DATA FOR THIS EXERCISE Start Marker

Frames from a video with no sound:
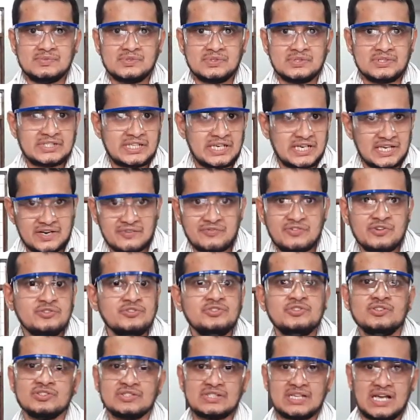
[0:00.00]

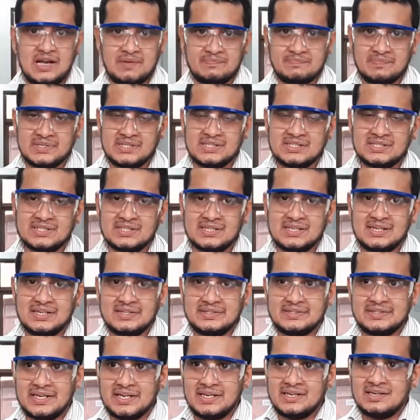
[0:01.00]
centrifuge your samples,
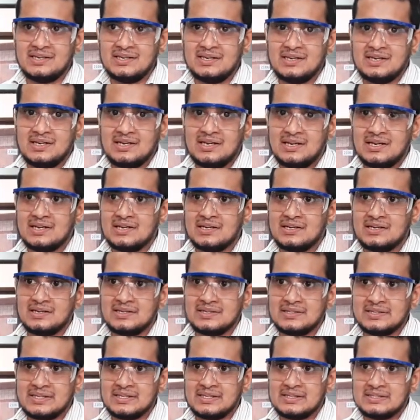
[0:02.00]
then
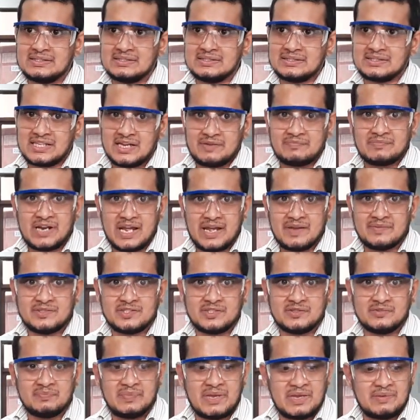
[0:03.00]

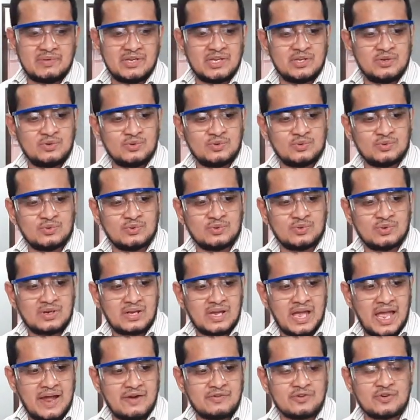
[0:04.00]
sometimes maybe you
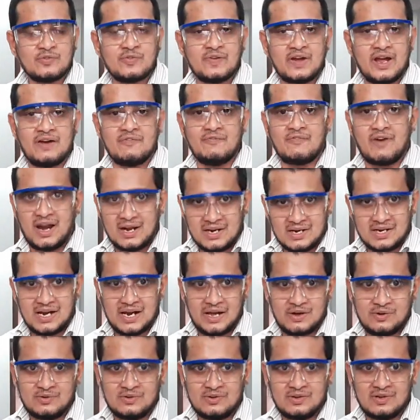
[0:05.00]
have to wear one
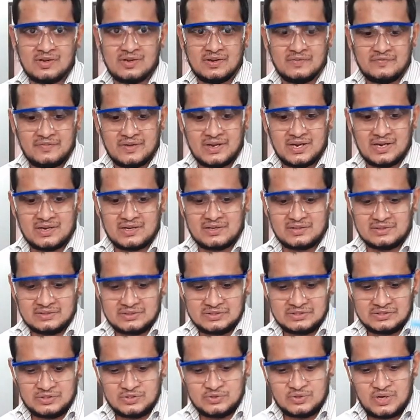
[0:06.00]
glove where
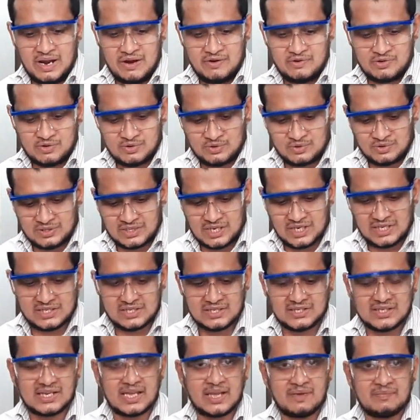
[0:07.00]
you have to touch
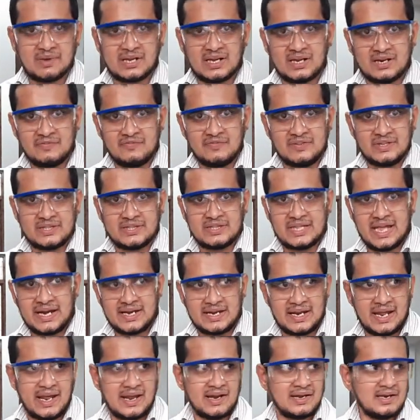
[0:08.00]
the chemical with
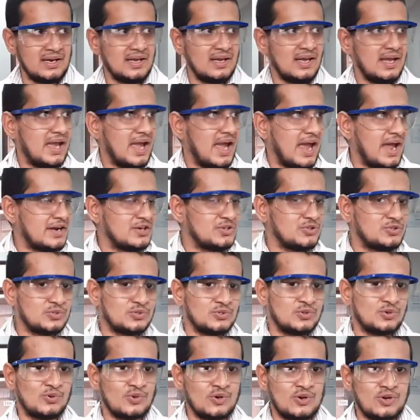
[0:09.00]
that hand, and to
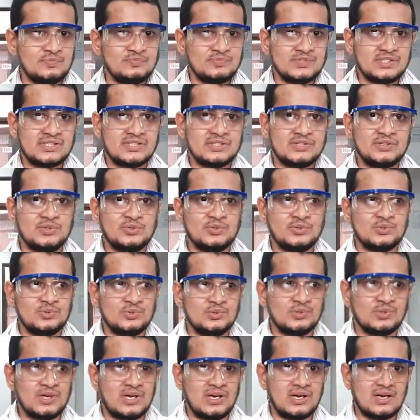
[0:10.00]
doorknobs
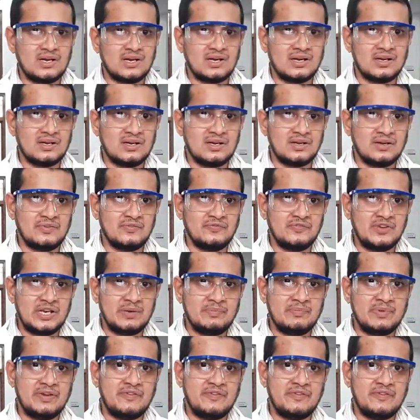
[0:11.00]
you will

DATA FOR THIS EXERCISE End Marker

[WORK REQUEST]
Copy these entries precisely and drop any picture.

[RESPONSE AREA]
Frames from a video with no sound:
[0:00.00]

[0:01.00]
centrifuge your samples,
[0:02.00]
then
[0:03.00]

[0:04.00]
sometimes maybe you
[0:05.00]
have to wear one
[0:06.00]
glove where
[0:07.00]
you have to touch
[0:08.00]
the chemical with
[0:09.00]
that hand, and to
[0:10.00]
doorknobs
[0:11.00]
you will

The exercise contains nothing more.